General
What does mirrord actually do? #
First and most important, mirrord doesn’t just mirror traffic. It does that, but also a lot more.
mirrord lets you connect a process on your development machine to your Kubernetes cluster. It does this by injecting itself into the local process (no code changes needed!), intercepting all of the input and output points of the process - network traffic, file access, and environment variables - and proxying them to the cluster. This mechanism is discussed in more detail here.
When you run mirrord, you select a Target - this is the Kubernetes Pod or Deployment whose context you want your local code to run in. For example, if you have a staging cluster running the latest stable version of all of your microservices, and you’re now coding the next version of one of these microservices, you’d select as your Target the Pod or Deployment running the stable version of that microservice in staging. The following things will then happen:
- The Target’s environment variables will be made available to the local process.
- When the local process tries to read a file, it will be read from the Target’s filesystem instead.
- Traffic reaching the remote Target will reach your locally running process (this incoming traffic can either be mirrored, intercepted entirely, or intercepted based on a filter you define).
- Traffic sent out from your local process will be sent out from the Target instead, letting it reach any endpoint that’s accessible to the Target, and the response will be sent back to your local process.
By proxying all of your local process’ input and output points in this way, mirrord makes it “think” it’s running in the cloud, which lets you test it in cloud conditions:
- Without having to run your entire architecture locally
- Without going through lengthy CI and deployment processes
- Without deploying untested code to the cloud environment - the stable version of the code is still running in the cluster and handling requests - letting multiple users test on the same cluster without queueing to use it or breaking the cluster for everyone else.
Is mirrord free? #
mirrord is free and open source (MIT License).

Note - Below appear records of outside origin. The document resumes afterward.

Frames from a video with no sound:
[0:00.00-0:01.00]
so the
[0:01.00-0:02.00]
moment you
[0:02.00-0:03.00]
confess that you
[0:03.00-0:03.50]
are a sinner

Our paid offering, mirrord for Teams, includes a Kubernetes operator that acts as a control plane for mirrord. You can read more about it here.
Can I intercept traffic instead of duplicating it? #
Yes, you can use the --steal
flag to intercept traffic instead of duplicating it.

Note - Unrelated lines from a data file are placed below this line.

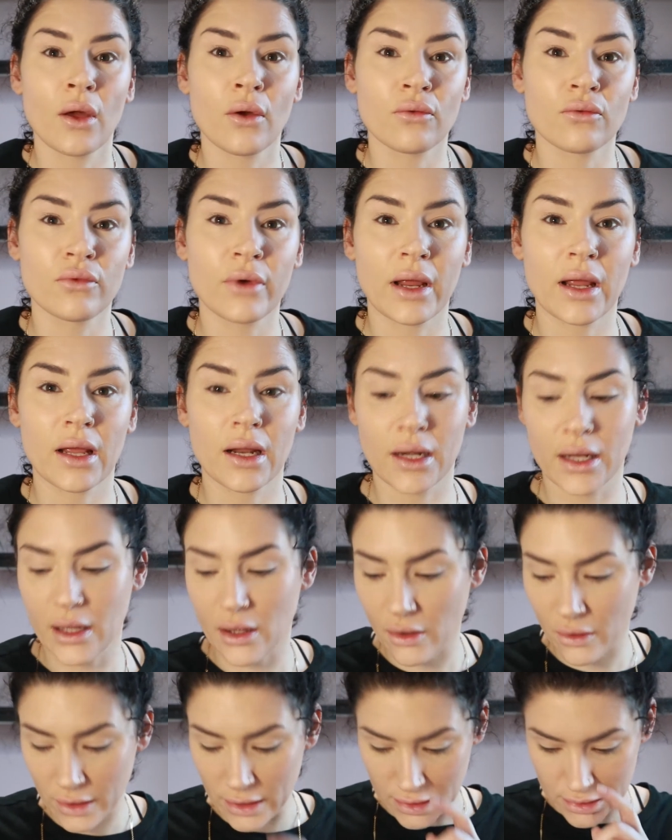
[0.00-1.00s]
wrinkly
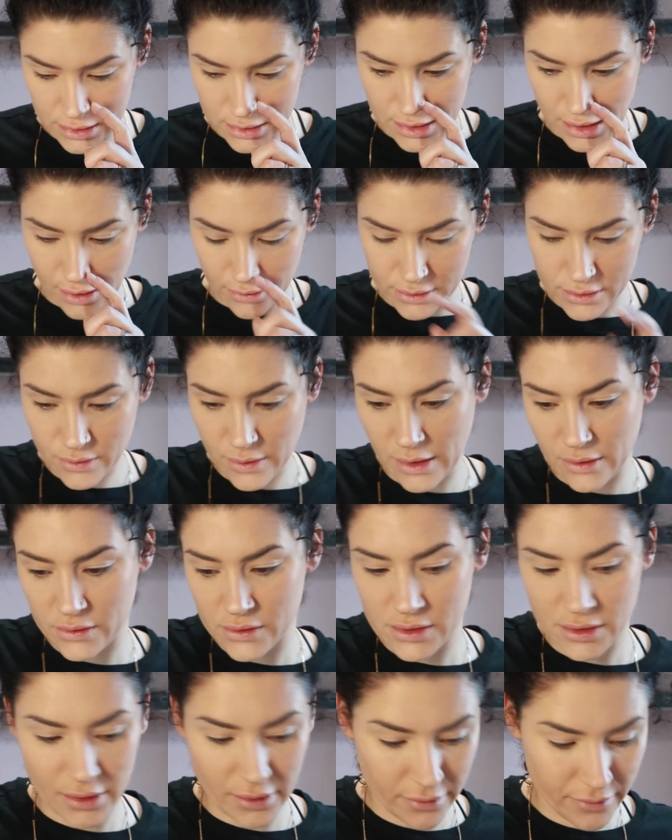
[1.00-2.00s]
eyelids now as well,
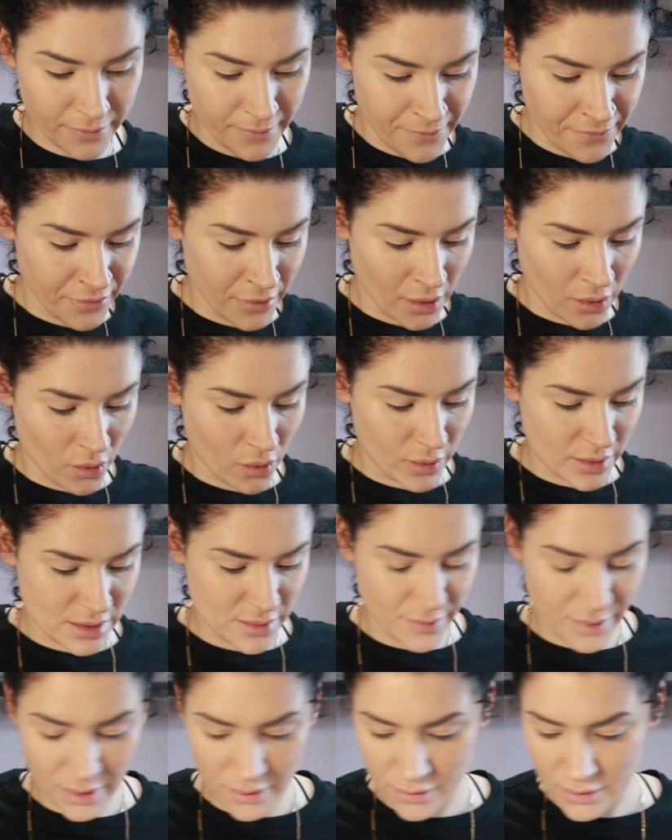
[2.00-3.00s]
so always a
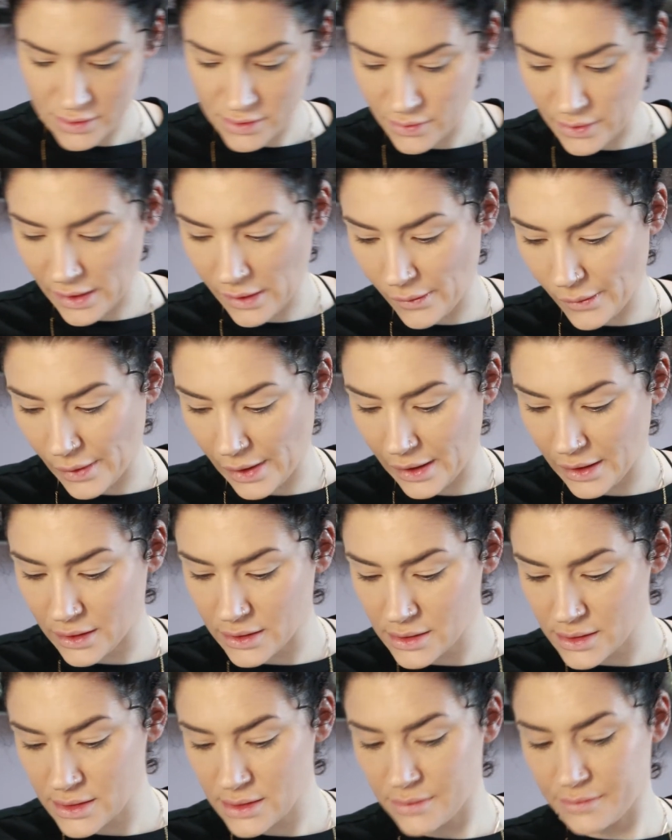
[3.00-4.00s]
bonus when it works.
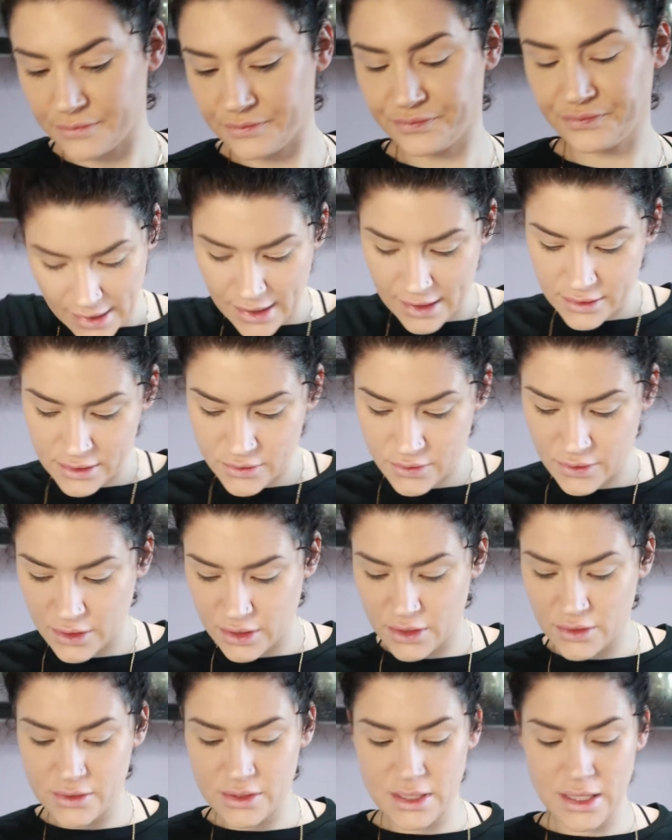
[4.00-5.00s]
Next we're going
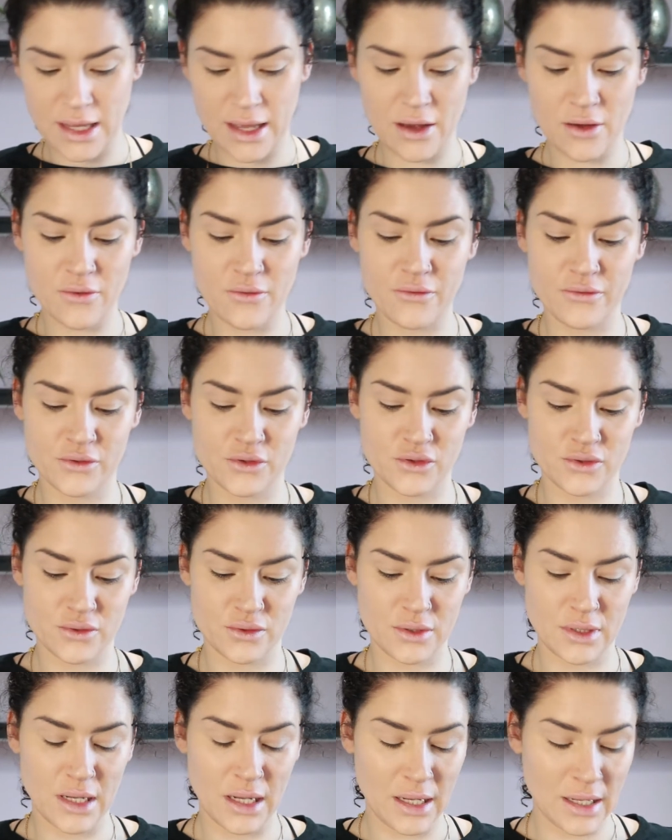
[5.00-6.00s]
to use the e.l.f.
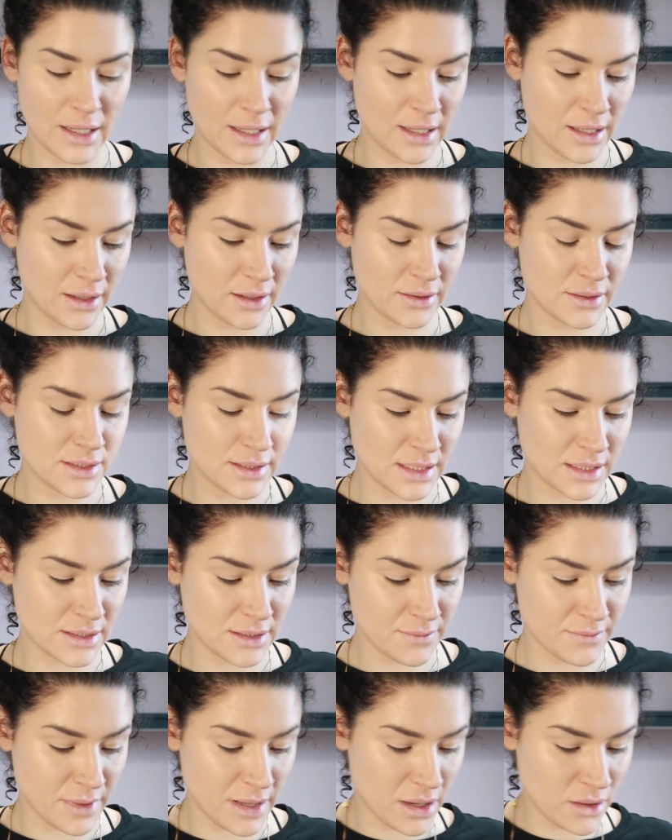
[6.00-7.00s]
Clear
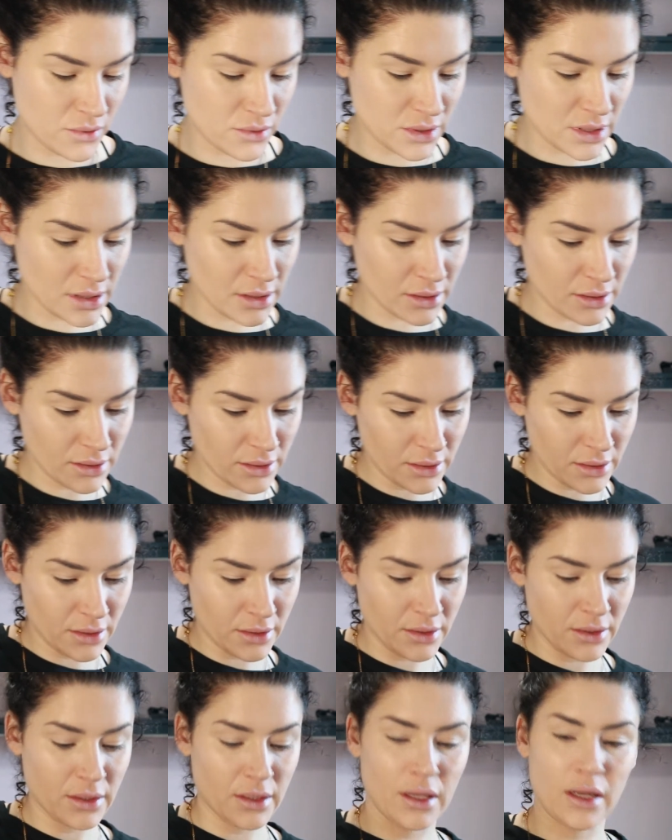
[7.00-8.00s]
Setting Powder,
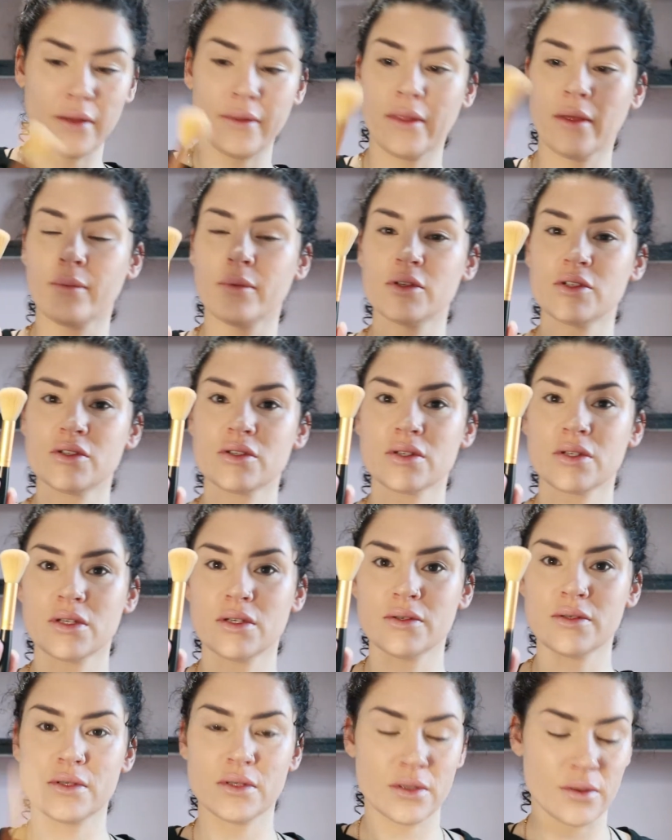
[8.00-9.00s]
and then we're just going to
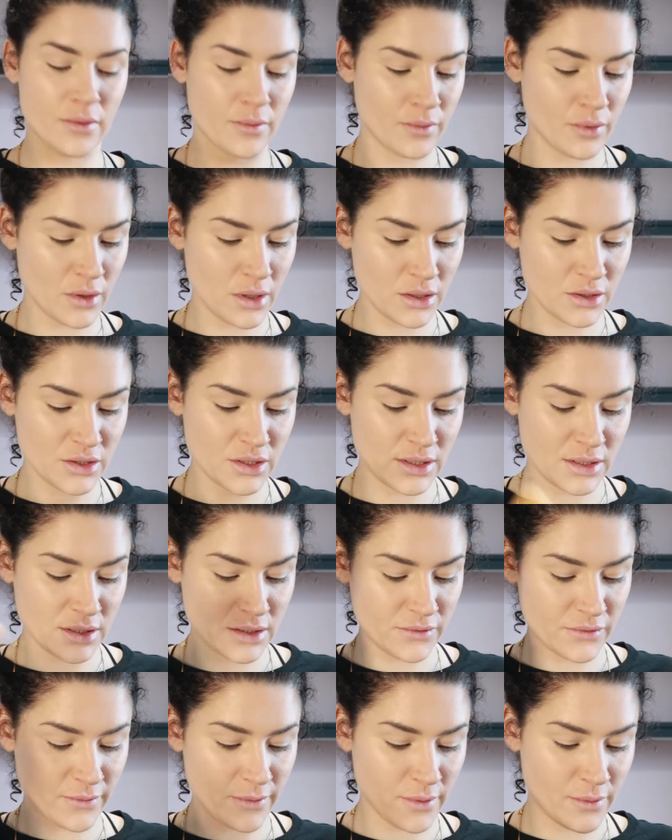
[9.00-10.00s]
use a brush. This is
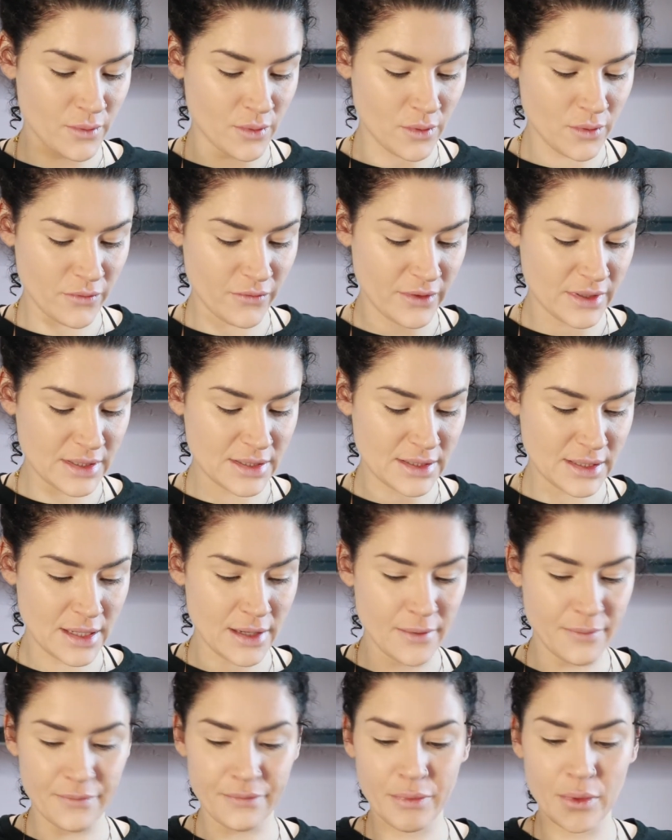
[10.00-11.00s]
from the Morphe
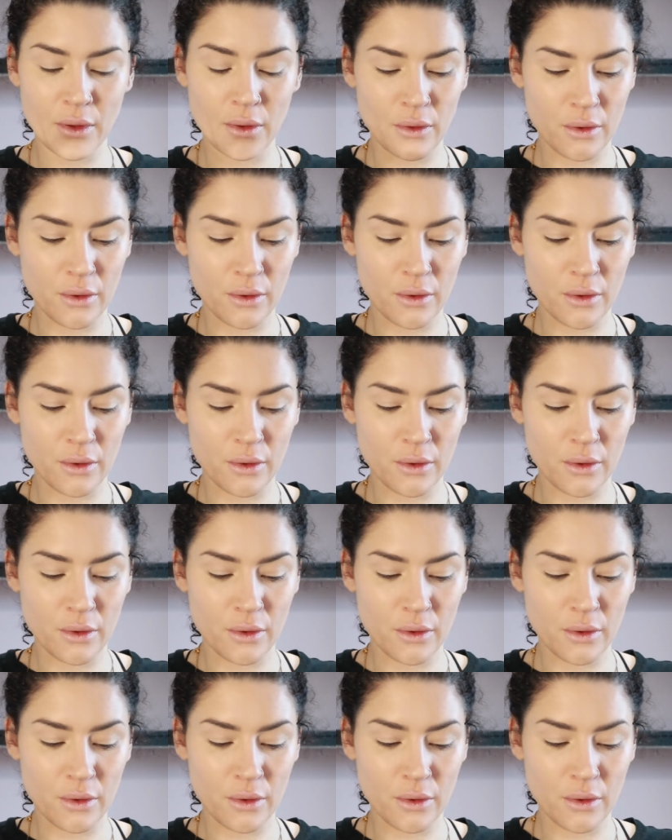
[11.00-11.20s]
set.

Does mirrord install anything on the cluster? #
No, mirrord doesn’t install anything on the cluster, nor does it have any persistent state. It does spawn a short-living pod/container to run the proxy, which is automatically removed when mirrord exits. mirrord works using the Kubernetes API, and so the only prerequisite to start using mirrord is to have kubectl configured for your cluster.

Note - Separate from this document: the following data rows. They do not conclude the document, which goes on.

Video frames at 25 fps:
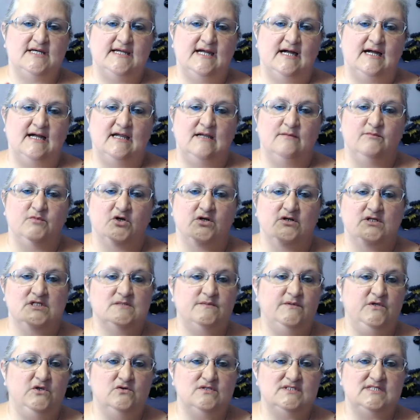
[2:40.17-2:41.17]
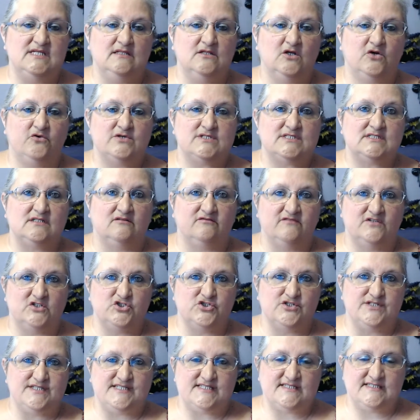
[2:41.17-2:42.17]
I am going to be using the Crystal
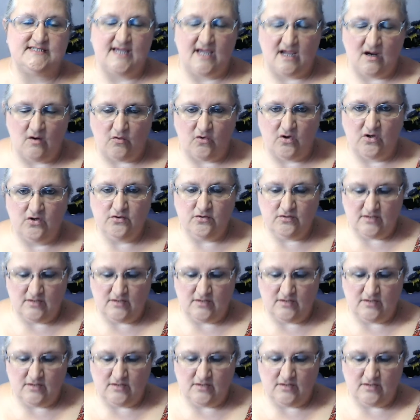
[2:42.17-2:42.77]
Visions Tarot,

If you have any restrictions for pulling external images inside your cluster, you have to allow pulling of ghcr.io/metalbear-co/mirrord image.
How does mirrord protect against disrupting my shared environment with my local code? #
- By letting you mirror traffic rather than intercept it, the stable version of the code can still run in the cluster and handle requests.
- By letting you control which functionality runs locally and which runs in the cloud, you can configure mirrord in the way that’s safest for your architecture. For example, you can configure mirrord to read files and receive incoming traffic from the cloud, but write files and send outgoing traffic locally. Our main goal in future versions of mirrord is to reduce the risk of disruption of the shared environment when using mirrord. This will be achieved by providing more granular configuration options (for example, filtering traffic by hostname or protocol), and advanced functionality like copy-on-write for databases.
Can I use mirrord to run a local container, rather than a local process, in the context of the remote Kubernetes cluster? #
Yes! You can use the mirrord container
command to run a local container in the context of the remote Kubernetes cluster. You can read more about it here.
What if I can’t create containers with the capabilities mirrord requires in my cluster? #
mirrord works by creating an agent on a privileged pod in the remote cluster that accesses another pod’s namespaces (read more about it here). If you can’t give your end users permissions to create pods with the capabilities mirrord needs, we suggest trying out mirrord for Teams. It adds a Kubernetes operator that acts as a control plane for mirrord clients, and lets them work with mirrord without creating pods themselves. If mirrord for Teams doesn’t work for you either, let us know and we’ll try to figure a solution that matches your security policies.
What kinds of Kubernetes objects can I use as a remote target? #
mirrord OSS supports the following Kubernetes objects as targets:
- Pods
- Deployments
- Argo Rollouts
In mirrord OSS, mirrord will always target a random pod when a workload with multiple pods is used as the remote target.
mirrord for Teams adds support for the following workloads:
- Jobs
- CronJobs
- StatefulSets
In mirrord for Teams, mirrord will always target all pods when a workload with multiple pods is used as the remote target.
Both in mirrord OSS and mirrord for Teams, if you don’t name any specific container to be targeted, mirrord will pick the first container from the pod spec. Some containers, like service mesh proxies, will be automatically ignored.